After that we headed to the next ferry, but when we arrived, it turned out that the next ferry would leave in 1 h 15 min. We parked the car in the queue for the ferry and decided to have lunch in a cafe nearby. At least that was the plan, but when we got there, we realized that they only sold small snacks. So we grabbed some pie with drinks and then got back to our car. The wait went by surprisingly well despite it being a rather hot day and the parking had no shade in sight. Not to mention that our car was quite old and didn’t have any air conditioning. 😀
We had a dinner reservation at a pop up restaurant Kustavin Kipinä. Kustavin Kipinä (The Spark of Kustavi) is normally a building, which hosts meetings, art exhibitions, and such, but for the past few years they have been inviting different guest chefs and having a pop up restaurant for six weeks in July and early August with a different chef and a different cuisine each week. This week there was supposed to be an Icelandic chef, but apparently something has changed and the chef was from Estonia.
So as we had a dinner reservation at seven and we reached Kustavi well before that. First we tried to walk and do some sightseeing in Kustavi, but that was pretty quickly done as the town is tiny. We decided to drive around and see a couple of other locations.
We arrived at Kustavin Kipinä a bit before seven and it has to be one of the most remote restaurants I’ve ever visited. We needed to pass many fields and teeny tiny roads to get there.
The place was great and it had some really nice art and great atmosphere, but it didn’t strike me as cozy. The kitchen was open, so we could see the kitchen staff working on our meals. Because we had a fixed starting time and only one set menu, everybody were served the same food at the same time.
I would say the food was quite good, but not very surprising. The dessert was hands down the best dish of the menu. It was a fun experience, but in hindsight not really worth the hassle of driving this far and paying for the hotel. It is possible to drive there and back from Helsinki, but it would make for a very late night.

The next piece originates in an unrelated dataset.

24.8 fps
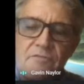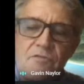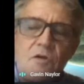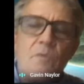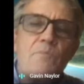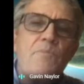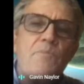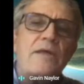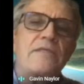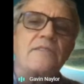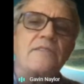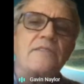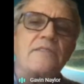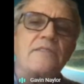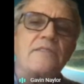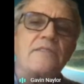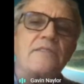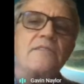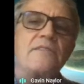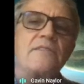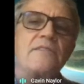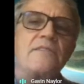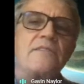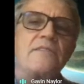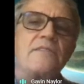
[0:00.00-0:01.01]
of
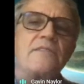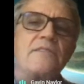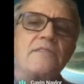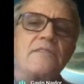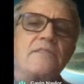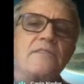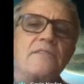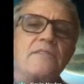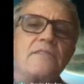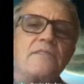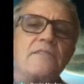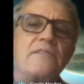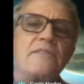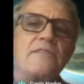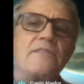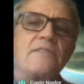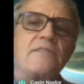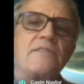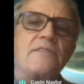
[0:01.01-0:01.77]
robustness for evolvability?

So after dinner we have booked an Airbnb house in Turku. I was looking at hotels first, but as I was really late with my plans, all the hotels were super expensive. The Airbnb had a great location, free parking, and was less than half the price of the hotel. Hotel Nestor in Korppoo had fixed pricing, so it was the same despite my late booking, but Turku hotels practice flexible pricing and apparently they were quite busy. 😉
The next day we had plans on having brunch in Turku’s restaurant Tintå of which I have heard many good things, but I thought that it would be a cafe, but it turned out to be more of a lunch/dinner place. It is located on the bank of Aura river alongside with many other wonderful cafes.
So we decided to have pizza. Not exactly brunch we were looking for, but pizzas were quite good. 🙂 The place is super busy and every table had several reservations on them, so if you want to go there for dinner, I suggest, you reserve a table.
After lunch we headed back to Helsinki. The day continued warm and maybe we didn’t see everything we wanted, but when do you have the time to do everything? At least we did the trail and had a great Finnish summer weekend.